[Saved data entries]
-=-=-=-=-

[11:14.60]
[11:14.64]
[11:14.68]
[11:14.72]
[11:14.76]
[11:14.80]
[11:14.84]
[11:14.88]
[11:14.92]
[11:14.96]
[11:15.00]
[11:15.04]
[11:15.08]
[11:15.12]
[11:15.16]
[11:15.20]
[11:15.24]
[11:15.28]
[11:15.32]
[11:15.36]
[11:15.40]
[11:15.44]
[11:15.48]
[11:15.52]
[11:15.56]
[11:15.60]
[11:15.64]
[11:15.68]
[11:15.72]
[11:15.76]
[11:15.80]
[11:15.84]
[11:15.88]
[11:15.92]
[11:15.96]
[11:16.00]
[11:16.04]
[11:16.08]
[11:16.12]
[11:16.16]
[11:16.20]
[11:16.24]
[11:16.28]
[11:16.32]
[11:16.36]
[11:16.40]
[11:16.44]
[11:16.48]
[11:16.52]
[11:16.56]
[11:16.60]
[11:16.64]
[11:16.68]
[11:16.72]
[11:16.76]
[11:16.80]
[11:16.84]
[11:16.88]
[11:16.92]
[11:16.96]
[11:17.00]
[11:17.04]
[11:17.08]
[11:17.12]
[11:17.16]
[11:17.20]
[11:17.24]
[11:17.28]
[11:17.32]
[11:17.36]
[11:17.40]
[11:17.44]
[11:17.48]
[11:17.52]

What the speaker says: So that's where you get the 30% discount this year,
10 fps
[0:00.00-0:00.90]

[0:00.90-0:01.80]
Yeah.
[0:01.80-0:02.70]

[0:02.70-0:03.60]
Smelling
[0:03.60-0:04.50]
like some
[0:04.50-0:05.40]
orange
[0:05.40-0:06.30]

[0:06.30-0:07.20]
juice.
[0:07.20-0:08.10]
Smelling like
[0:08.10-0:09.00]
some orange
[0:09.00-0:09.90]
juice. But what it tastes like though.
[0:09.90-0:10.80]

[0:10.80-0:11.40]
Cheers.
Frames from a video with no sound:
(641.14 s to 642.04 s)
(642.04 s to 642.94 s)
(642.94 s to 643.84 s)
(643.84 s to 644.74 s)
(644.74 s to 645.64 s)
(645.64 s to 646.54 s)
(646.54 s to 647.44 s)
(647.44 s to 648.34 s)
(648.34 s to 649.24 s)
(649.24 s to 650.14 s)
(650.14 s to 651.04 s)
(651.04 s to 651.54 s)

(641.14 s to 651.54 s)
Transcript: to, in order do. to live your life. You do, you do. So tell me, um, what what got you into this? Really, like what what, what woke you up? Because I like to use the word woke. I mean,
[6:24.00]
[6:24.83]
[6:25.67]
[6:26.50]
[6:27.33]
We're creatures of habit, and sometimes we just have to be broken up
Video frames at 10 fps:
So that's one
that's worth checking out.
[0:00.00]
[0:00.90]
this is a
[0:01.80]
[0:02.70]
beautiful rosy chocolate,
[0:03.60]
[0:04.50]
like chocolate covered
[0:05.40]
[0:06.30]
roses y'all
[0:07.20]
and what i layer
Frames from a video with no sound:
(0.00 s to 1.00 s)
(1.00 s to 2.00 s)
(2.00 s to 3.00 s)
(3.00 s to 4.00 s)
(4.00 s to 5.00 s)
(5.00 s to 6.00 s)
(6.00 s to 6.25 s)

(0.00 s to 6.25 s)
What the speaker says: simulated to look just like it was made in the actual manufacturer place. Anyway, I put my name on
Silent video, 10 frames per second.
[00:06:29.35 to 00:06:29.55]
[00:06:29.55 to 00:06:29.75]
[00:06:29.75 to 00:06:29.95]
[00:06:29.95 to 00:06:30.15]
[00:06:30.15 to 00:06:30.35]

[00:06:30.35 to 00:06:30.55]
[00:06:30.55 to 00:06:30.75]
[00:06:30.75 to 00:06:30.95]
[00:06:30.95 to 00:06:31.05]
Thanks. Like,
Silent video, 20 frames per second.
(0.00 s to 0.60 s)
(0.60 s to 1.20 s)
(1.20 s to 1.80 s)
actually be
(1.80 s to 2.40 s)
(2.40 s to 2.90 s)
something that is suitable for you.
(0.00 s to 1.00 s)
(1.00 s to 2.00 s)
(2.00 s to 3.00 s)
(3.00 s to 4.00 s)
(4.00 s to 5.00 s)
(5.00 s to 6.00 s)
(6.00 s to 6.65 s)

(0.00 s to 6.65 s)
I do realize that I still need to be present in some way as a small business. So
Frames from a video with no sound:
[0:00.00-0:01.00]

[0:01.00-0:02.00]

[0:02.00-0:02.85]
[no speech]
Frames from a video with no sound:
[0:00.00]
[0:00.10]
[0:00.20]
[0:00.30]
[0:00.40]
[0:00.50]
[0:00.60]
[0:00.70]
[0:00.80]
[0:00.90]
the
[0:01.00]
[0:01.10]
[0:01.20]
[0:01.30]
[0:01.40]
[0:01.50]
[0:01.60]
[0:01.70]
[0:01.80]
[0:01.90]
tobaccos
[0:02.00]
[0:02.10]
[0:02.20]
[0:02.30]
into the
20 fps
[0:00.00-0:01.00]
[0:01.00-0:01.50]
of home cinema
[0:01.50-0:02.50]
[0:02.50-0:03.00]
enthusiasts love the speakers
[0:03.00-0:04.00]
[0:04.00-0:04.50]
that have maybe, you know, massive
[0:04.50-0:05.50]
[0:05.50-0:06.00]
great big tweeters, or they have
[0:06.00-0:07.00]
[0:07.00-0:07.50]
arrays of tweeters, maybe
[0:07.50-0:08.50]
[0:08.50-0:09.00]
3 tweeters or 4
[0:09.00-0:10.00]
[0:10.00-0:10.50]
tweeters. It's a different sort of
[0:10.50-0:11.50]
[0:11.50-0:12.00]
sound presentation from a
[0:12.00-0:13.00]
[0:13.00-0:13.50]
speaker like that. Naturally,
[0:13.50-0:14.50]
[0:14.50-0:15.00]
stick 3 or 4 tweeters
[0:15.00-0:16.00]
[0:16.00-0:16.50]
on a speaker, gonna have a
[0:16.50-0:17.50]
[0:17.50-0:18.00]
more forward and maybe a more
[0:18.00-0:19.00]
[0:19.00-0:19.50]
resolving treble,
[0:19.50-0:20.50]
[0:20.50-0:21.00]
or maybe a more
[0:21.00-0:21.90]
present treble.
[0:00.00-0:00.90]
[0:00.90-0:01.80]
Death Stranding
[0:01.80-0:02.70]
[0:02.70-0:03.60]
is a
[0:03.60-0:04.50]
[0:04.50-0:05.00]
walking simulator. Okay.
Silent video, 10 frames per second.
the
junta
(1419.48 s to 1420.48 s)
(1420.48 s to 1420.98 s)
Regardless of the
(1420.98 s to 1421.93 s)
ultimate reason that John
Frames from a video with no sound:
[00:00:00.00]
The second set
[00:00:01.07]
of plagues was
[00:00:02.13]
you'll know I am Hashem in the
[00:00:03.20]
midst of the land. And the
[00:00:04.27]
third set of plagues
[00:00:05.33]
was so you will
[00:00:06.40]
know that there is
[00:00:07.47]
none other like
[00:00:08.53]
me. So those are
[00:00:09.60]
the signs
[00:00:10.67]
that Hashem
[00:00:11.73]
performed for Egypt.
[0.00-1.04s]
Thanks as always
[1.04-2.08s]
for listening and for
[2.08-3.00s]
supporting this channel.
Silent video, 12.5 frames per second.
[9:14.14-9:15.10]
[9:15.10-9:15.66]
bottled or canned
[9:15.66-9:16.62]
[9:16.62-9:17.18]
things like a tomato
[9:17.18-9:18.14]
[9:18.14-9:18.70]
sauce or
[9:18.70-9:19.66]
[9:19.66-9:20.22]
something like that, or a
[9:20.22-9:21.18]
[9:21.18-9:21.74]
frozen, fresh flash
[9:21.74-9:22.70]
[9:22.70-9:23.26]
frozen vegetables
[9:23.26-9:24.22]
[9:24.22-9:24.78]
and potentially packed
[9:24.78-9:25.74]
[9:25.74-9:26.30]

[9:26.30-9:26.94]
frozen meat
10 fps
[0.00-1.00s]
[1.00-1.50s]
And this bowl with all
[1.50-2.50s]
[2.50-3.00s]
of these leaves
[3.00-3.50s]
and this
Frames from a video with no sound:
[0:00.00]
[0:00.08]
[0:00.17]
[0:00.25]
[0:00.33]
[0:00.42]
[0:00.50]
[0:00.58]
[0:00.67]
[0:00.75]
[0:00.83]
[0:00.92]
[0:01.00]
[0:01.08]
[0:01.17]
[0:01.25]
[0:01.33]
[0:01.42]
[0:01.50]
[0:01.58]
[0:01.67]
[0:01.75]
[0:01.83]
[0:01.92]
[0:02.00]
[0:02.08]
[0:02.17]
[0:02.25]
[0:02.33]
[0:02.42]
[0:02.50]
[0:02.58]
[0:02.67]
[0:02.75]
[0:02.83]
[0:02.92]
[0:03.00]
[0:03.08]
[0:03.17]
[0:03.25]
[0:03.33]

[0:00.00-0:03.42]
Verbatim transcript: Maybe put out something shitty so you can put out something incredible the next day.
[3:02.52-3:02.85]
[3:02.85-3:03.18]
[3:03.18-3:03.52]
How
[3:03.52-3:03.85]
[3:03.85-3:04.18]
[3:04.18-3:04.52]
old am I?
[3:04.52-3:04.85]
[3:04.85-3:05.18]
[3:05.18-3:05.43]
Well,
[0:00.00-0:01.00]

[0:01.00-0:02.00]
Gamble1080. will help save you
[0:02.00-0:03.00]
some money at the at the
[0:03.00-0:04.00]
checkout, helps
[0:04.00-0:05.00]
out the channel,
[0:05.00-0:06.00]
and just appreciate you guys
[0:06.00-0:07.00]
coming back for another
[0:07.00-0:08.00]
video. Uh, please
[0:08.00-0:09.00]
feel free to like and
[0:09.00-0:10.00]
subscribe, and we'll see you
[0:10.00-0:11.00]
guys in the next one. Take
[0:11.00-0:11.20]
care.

-=-=-=-=-

* _Task item_
Whichever lines of the data include the word "says", pull them out.

* _Result_
What the speaker says: So that's where you get the 30% discount this year,
What the speaker says: simulated to look just like it was made in the actual manufacturer place. Anyway, I put my name on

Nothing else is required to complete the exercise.